![The Colorado state capitol.](https://pyxis.nohib.com/v1/imgs/830/c63/5d924d591b3ef44a714ec32ebedb481abf-31-colorado-state-capitol.rsquare.w400.jpg)
A historic vote on Friday has cleared the way for almost certain repeal of the death penalty in Colorado. The state senate voted 19–13 to advance SB20-100 to the Colorado House of Representatives, where experts and observers believe it will pass easily. Governor Jared Polis, a Democrat, is expected to sign the bill into law. Colorado is one of four states where the death penalty is currently under an official moratorium issued by a governor, but with SB20-100’s passage, it would become the 22nd to do away with capital punishment altogether.
The measure cleared this key hurdle with three Republicans voting in favor, all of whom co-sponsored the bill. Its most vocal opponent was a Democrat, Rhonda Fields, whose unusually personal stake in the outcome — the men convicted of murdering her son, Javan Fields, are two of the three inmates on Colorado’s death row today — has made her an outspoken advocate for capital punishment throughout her career in politics, according to the Denver Post. She spoke out against abolition once more on Thursday ahead of a key procedural vote, which was set to determine whether the bill would advance to a full senate ruling. But this time around, its proponents had the votes; Thursday’s outcome was seen as all but guaranteeing that SB20-100 would eventually become law.

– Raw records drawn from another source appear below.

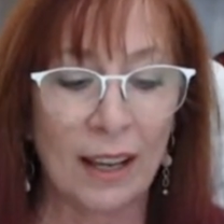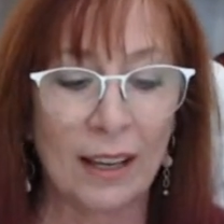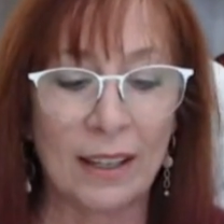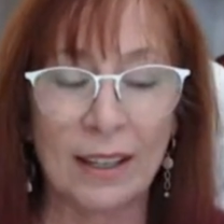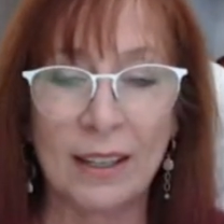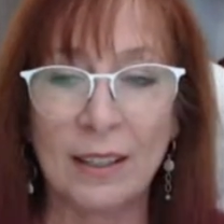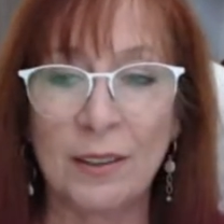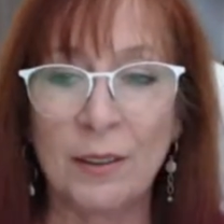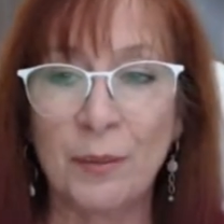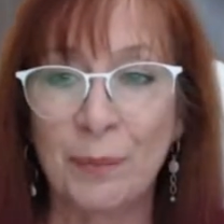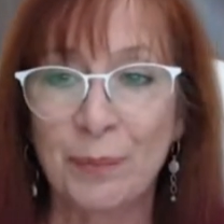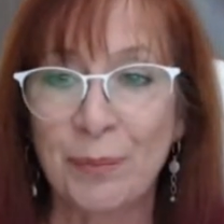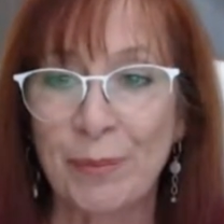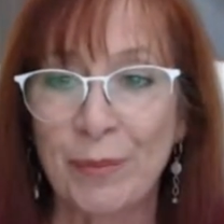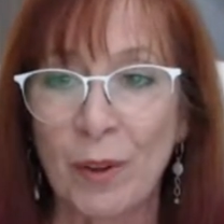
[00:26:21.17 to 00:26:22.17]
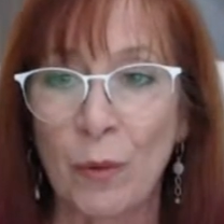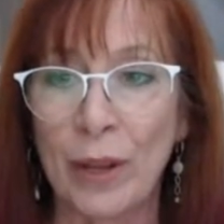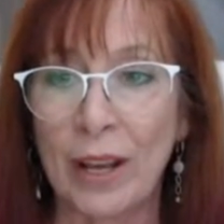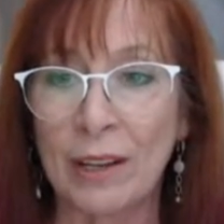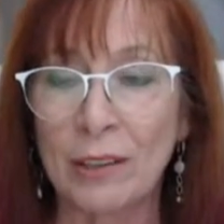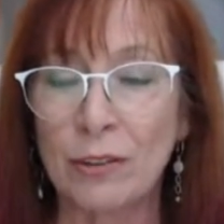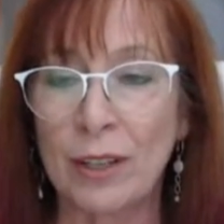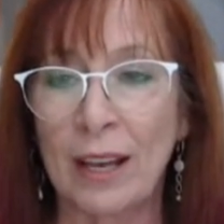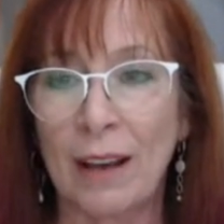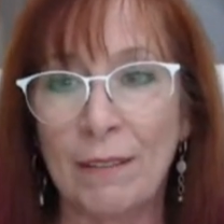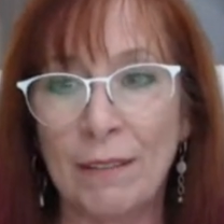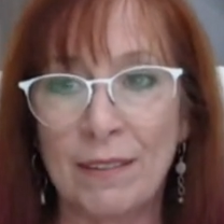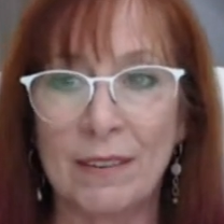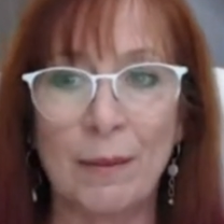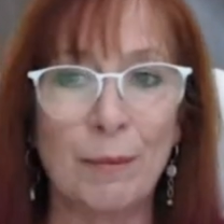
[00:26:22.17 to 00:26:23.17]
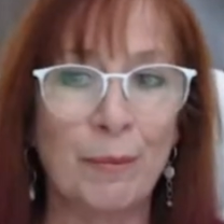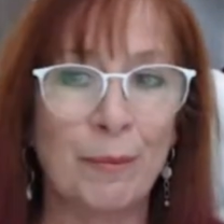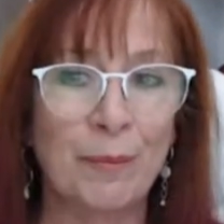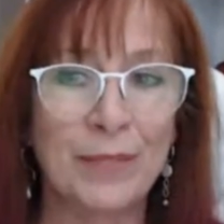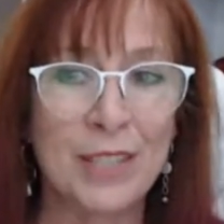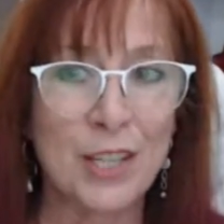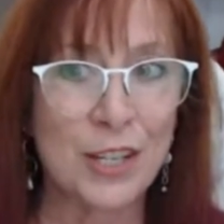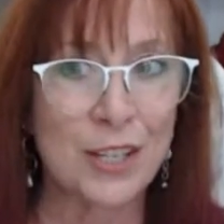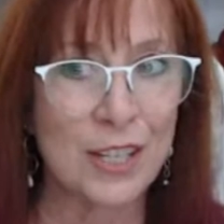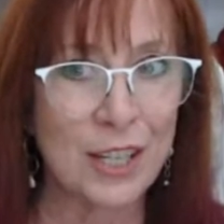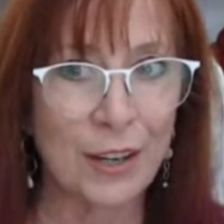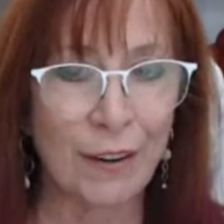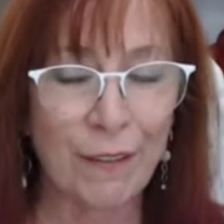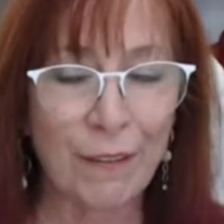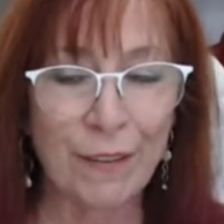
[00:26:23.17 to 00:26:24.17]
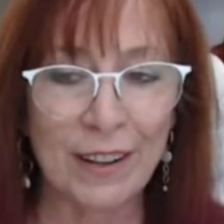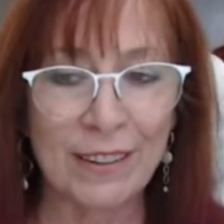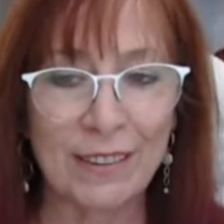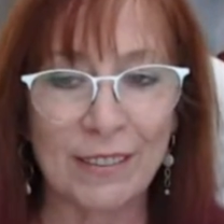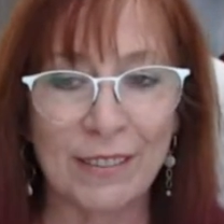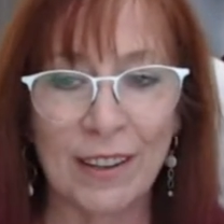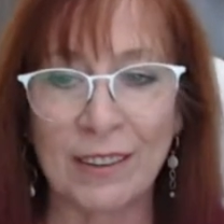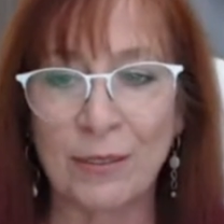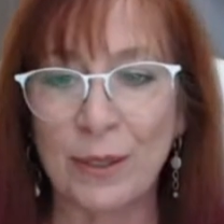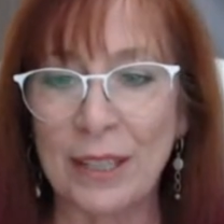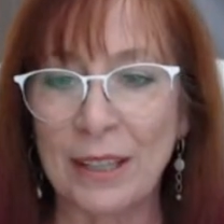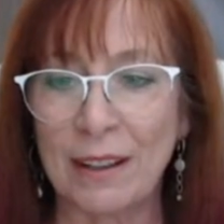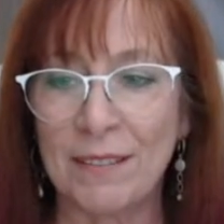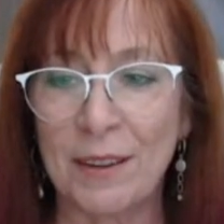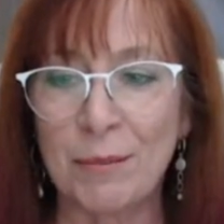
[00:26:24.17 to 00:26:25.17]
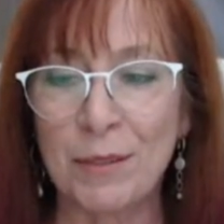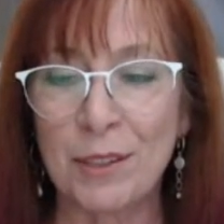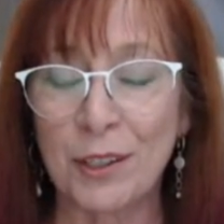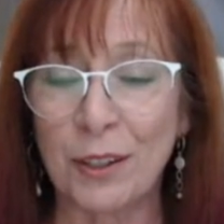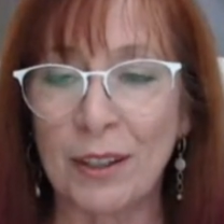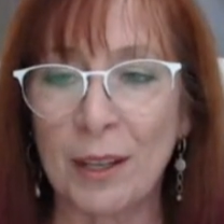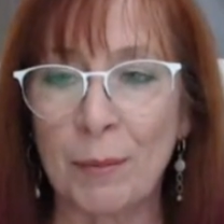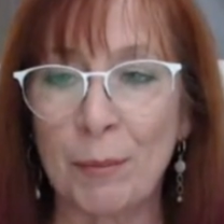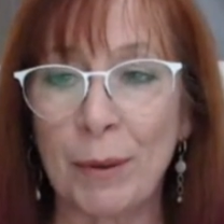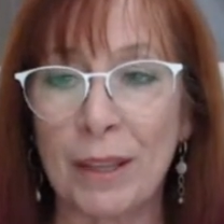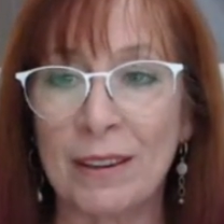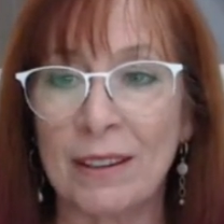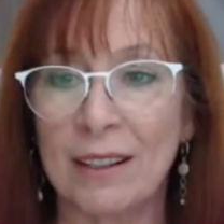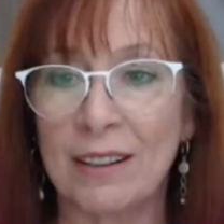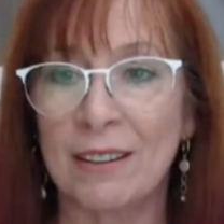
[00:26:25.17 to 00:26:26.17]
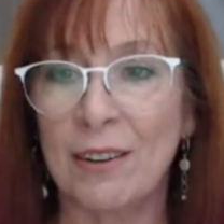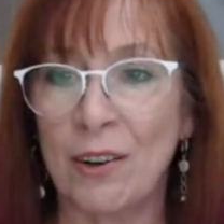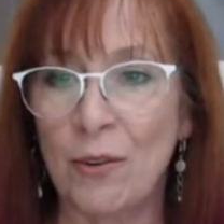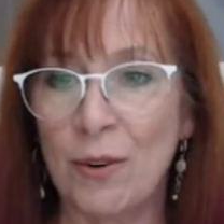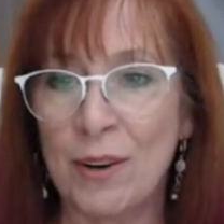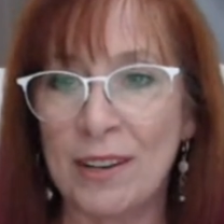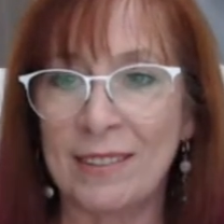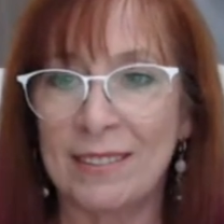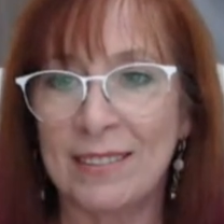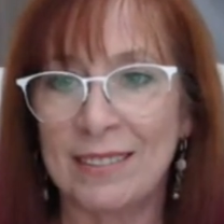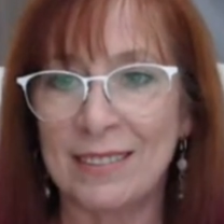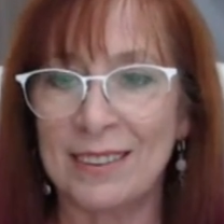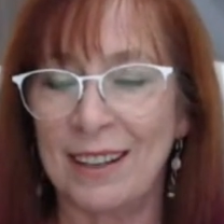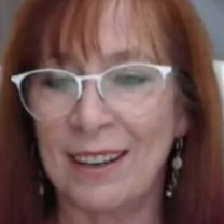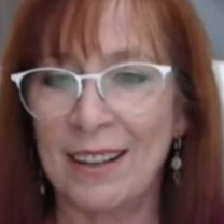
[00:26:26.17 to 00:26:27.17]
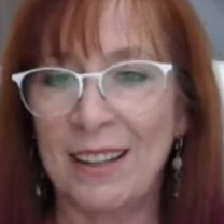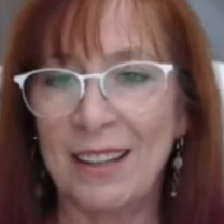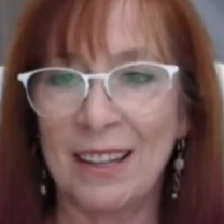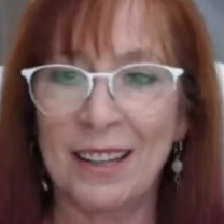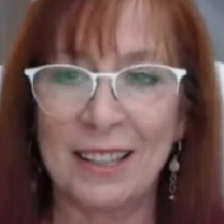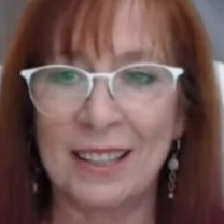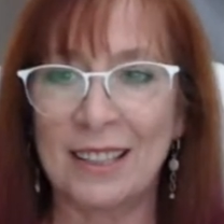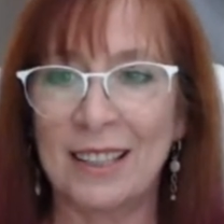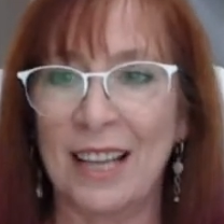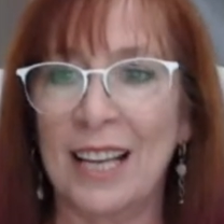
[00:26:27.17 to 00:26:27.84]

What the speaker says: And we actually have some dear friends of us. We love them dearly, but they're always on,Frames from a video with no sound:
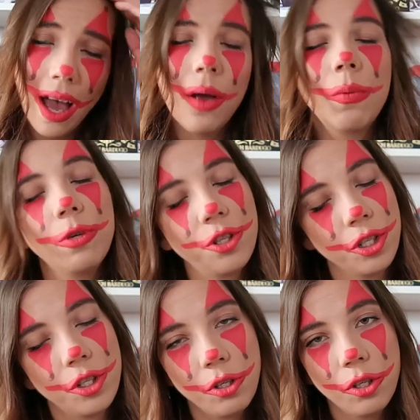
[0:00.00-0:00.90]
I
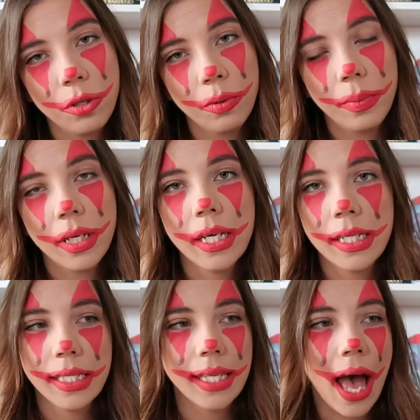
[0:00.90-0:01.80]
wish it to you,
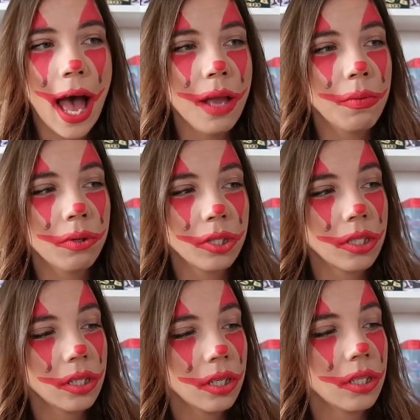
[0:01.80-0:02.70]
because I
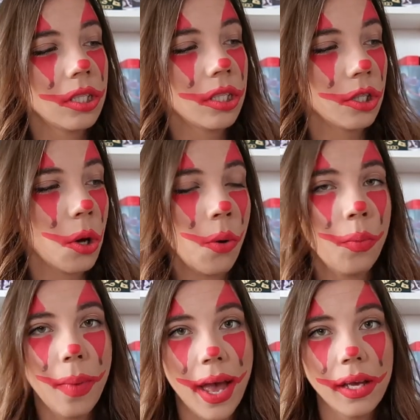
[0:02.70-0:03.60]
was
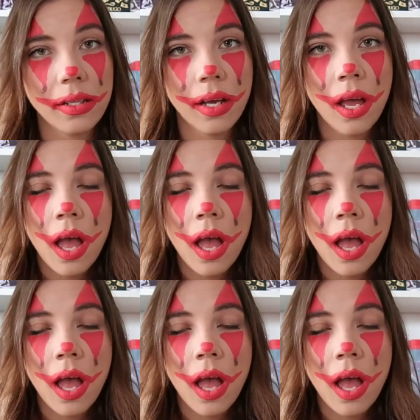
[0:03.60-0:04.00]
so mad.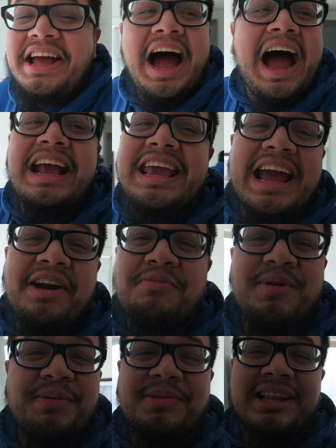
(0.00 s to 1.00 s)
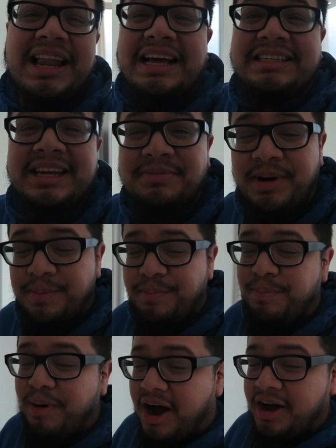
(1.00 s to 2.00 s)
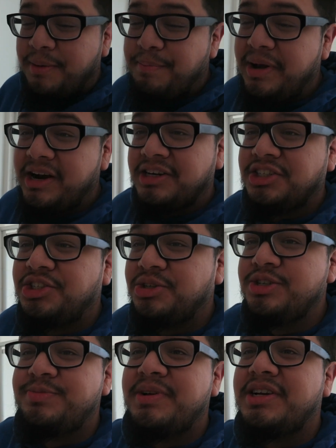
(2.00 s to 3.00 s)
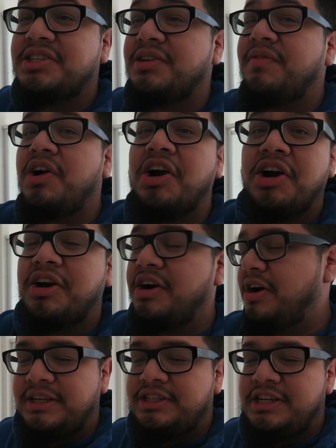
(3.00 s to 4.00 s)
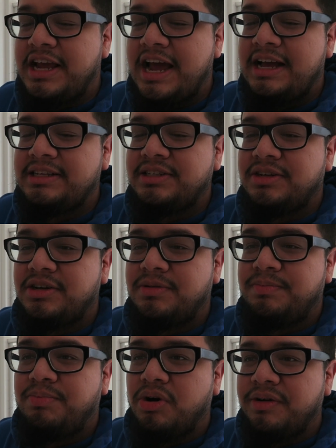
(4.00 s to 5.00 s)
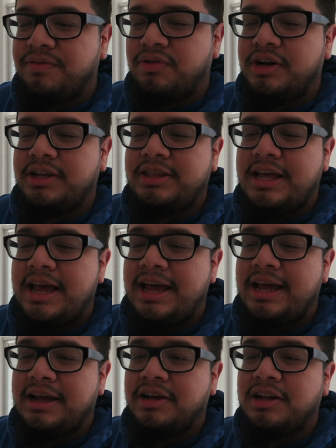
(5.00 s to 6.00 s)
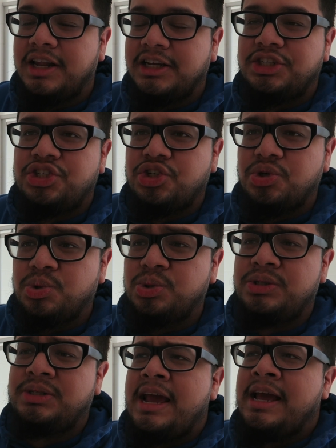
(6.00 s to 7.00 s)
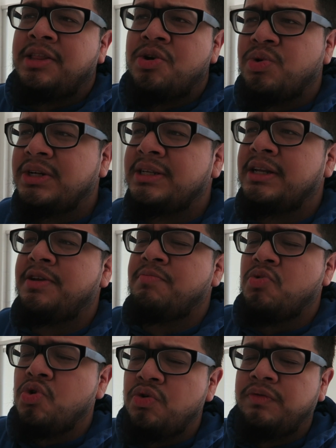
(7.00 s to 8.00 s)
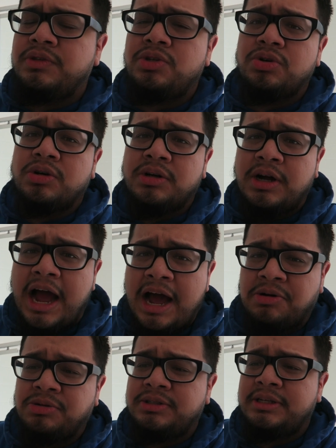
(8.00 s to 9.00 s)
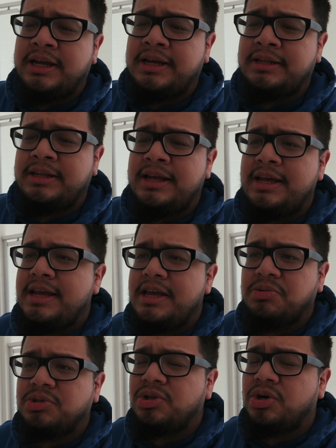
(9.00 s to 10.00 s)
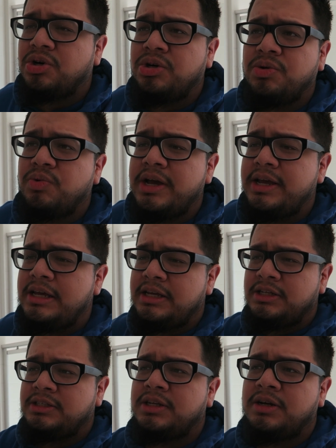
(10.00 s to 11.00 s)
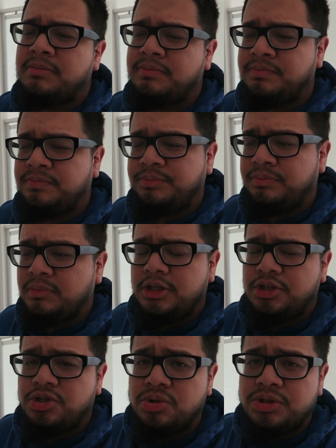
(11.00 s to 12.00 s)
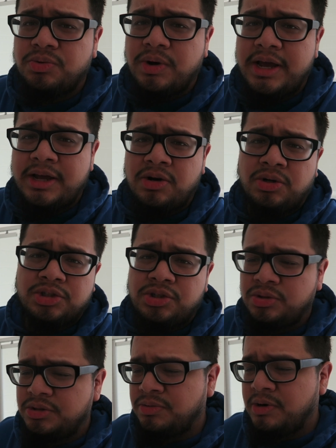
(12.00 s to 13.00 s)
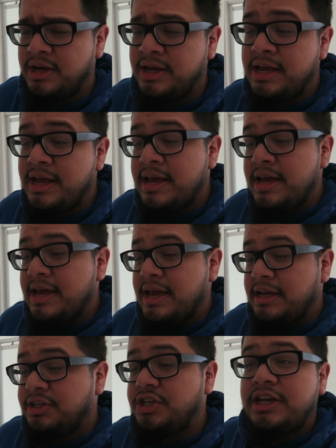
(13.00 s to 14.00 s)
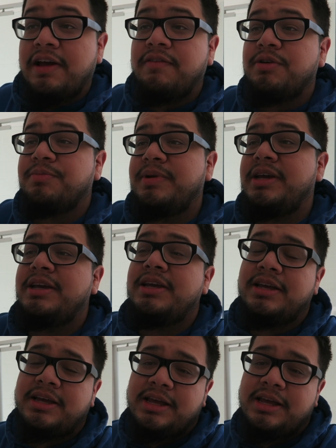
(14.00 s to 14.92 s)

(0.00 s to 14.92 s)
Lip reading: I can't remember the last time I bought a pair of shoes because of her. She has a boyfriend that collects shoes and they recently moved to a house and he was throwing away his old shoes away. And she gave them to me.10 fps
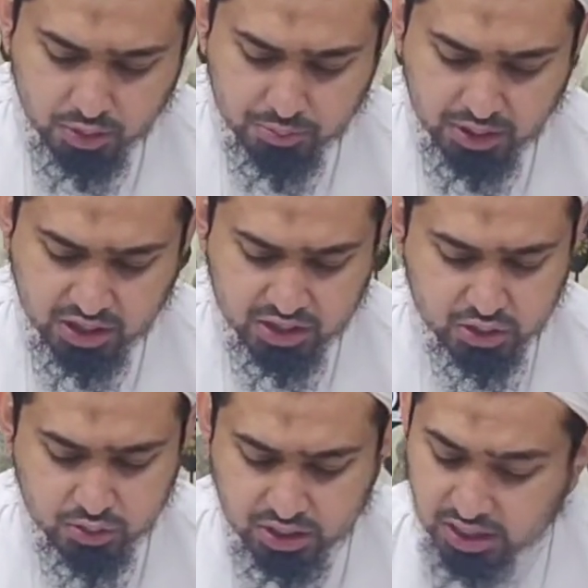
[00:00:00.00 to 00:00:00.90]
But
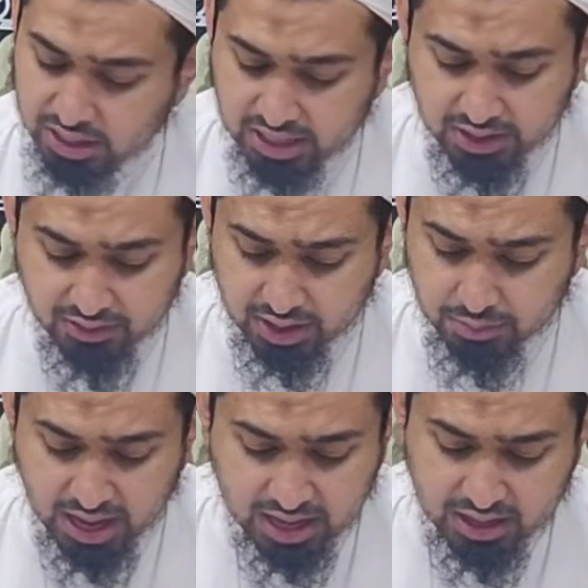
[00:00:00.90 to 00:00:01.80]
because you didn't give
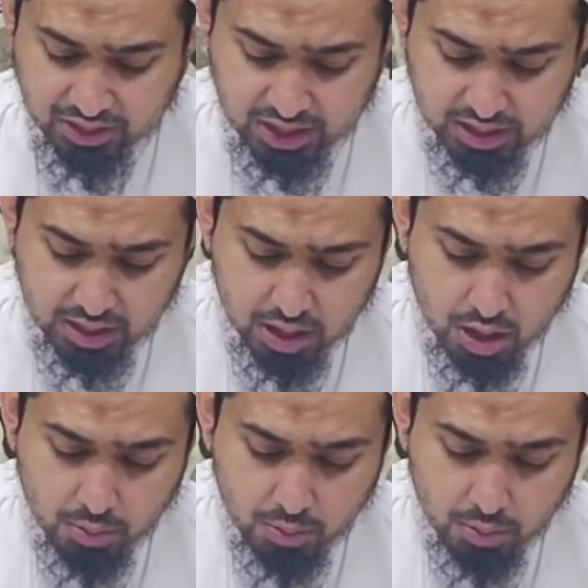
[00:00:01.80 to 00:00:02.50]
him anything,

The death penalty has been used with increased rarity in recent years. After reaching a high of 98 executions nationwide in 1999, the U.S. saw 25 in 2018, after decades of trending downward. The arguments against its use are familiar, and appear to be gaining a stronger foothold in conventional wisdom among officials and everyday people. For the first time since Gallup began polling the issue in the mid-1980s, it found last year that a substantial majority of Americans — 60 percent — preferred life imprisonment to capital punishment as a consequence for people convicted of murder.
Among the most frequent knocks against the death penalty, aside from the hypocrisy and moral dubiety of using murder to punish murder, is that it’s defined by bigotry and inconsistency. Its application tends to be racist — black people comprise 34 percent of those executed in the U.S. since 1976, despite being 13 percent of the general population; all three men on Colorado’s death row today are black, in a state that’s 87 percent white. And its capacity for error is astounding: A 2014 study from the National Academy of Sciences estimated that, at the current rate at which death-row inmates are being exonerated, 4.1 percent of people currently sentenced to die nationally will be found to have been innocent or given an unfair trial. Not to mention that the U.S. is an outlier in its use. We are the only advanced economy in the world besides Japan to still apply it.
Critics also note that that capital punishment is expensive and often torturous — the use of painful lethal-injection drugs has generated several legal challenges on the basis that it violates the Eighth Amendment. Paired with the fact that there’s no evidence that the death penalty deters crime, its continued use is defined by a logical dissonance on the part of its supporters. The Pew Research Center found in 2015 that nearly two-thirds of Americans felt that capital punishment was morally justified, even though a comparable share acknowledged that there was some risk that innocent people would be executed, that racial minorities were more likely than white people to be sentenced to death, and that it wasn’t an effective deterrent.
But many of those objections are beside the point. A key reason for the death penalty’s survival is its potency as a political cudgel. Few stances have proved to benefit candidates as consistently as “tough on crime,” particularly where “crime” is seen as synonymous with black people. Executions are an easy way to bolster that image. Politics helps explain why President Trump and Attorney General William Barr opted to bring back the federal death penalty at the end of last year, after years of an unofficial moratorium. It mattered little to them that their offices had been flooded with letters of protest from family members of people who’d been murdered — the very victims on whose behalf they were claiming to advocate. Theirs was a decision rooted less in victims’ rights and needs than the display of power symbolized by killing, and the prospect of exciting supporters who are drawn to such an exercise.
By almost certainly eschewing this same rationale in the coming weeks, Colorado will preserve the slim ideological majority enjoyed by death penalty–opposed states today. Twenty-six in total have either abolished or placed a moratorium on executions, with California, Oregon, and Pennsylvania set to be the only outliers who’ve halted executions but fallen short of abolition. Friday’s vote was a victory for advocates and others who’ve fought to cure Colorado of its bloodlust. But it was also a rebuke of the logic that the exercises of power that provide the most cathartic release are therefore morally defensible.